Katharcılık Avrupa’nın batısında, Bogomilizm ise doğusunda vücut bulmuştu, ancak bunun bir anlamı yoktu. Zira reenkarnasyona inanan Katharcılığın daha doğuyla, Hindistan’la inorganik bir bağı olduğu görülüyor. Bu bağlamda Bogomilizmin de köklerini doğuda aramak gerektiği kanaatindeyiz. Ancak Katharcılık gibi Uzakdoğu’da değil, Orta Kuzey’de…

Orta Kuzey dediğimiz yer ise, Karadeniz’in kuzeyi, yani günümüz Rusya Federasyonu’nun Avrupa kıtasındaki bölümüdür. Bu itibarla Katharcılık ve Bogomilizmin orijin noktasında farklılıkları olsa gerek. Bu benzemezlik, temel inanç sistematiğini de farklılaştırmış görünüyor. Yani Bogomilyanizmin ruh göçünü kabul ettiğine dair hiçbir kayıt bulunmamakta.

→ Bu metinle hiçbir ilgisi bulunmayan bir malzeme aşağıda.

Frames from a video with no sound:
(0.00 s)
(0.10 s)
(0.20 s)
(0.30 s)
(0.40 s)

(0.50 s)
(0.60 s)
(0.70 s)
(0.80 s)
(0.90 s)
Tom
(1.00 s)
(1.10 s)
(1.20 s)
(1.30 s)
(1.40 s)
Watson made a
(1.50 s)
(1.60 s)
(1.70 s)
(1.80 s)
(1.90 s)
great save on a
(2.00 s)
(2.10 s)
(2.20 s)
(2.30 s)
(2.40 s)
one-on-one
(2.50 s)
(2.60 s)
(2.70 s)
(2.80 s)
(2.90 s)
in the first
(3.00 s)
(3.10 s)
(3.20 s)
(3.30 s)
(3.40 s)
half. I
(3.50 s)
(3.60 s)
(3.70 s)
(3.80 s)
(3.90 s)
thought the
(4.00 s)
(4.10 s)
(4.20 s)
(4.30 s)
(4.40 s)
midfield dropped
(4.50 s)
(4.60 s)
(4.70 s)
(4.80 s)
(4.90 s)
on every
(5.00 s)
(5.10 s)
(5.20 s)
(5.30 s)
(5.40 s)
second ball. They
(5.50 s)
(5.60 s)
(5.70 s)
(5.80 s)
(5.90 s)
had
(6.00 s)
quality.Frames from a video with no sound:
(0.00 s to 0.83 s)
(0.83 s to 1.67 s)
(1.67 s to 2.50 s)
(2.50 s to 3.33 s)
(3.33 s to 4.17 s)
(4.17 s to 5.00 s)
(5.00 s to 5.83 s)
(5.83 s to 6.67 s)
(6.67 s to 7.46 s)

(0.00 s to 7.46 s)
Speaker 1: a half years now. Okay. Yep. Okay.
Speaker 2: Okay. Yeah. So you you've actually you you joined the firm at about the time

Orta Kuzey’e dönelim… Henüz oralarda Slavlar yokken İskitler, yani Skythler olarak da bilinen Sakalar oturuyorlardı. M. Ö. 8 ile M. S. 3. yüzyıllar arasındaki 500 yıllık zaman diliminde, Kırım ve Pontik steplerini yurt tutan İskitler için İranî olduklarını söyleyenler olduğu kadar “Türkî” diyen tarihçiler de bulunmakta. Osetlerin ataları olduğu da iddiaların arasında yer almaktadır. Ancak çoğunluk onları “Saka” olarak adlandırıyor. Pers kaynaklarında da adları “Saka” olarak yazılıdır. Saka’nın bir Türk boyu olduğu, tarihin kaydettiği bir bilgidir. Bu arada Yunanlılar da İskitleri “Sakai” şeklinde isimlendirmişlerdi. Hepimizin bildiği Alper Tunga, İskitlerin en büyük hükümdarıydı ve “Acun Kağanı” olarak geçmekteydi destanlarda.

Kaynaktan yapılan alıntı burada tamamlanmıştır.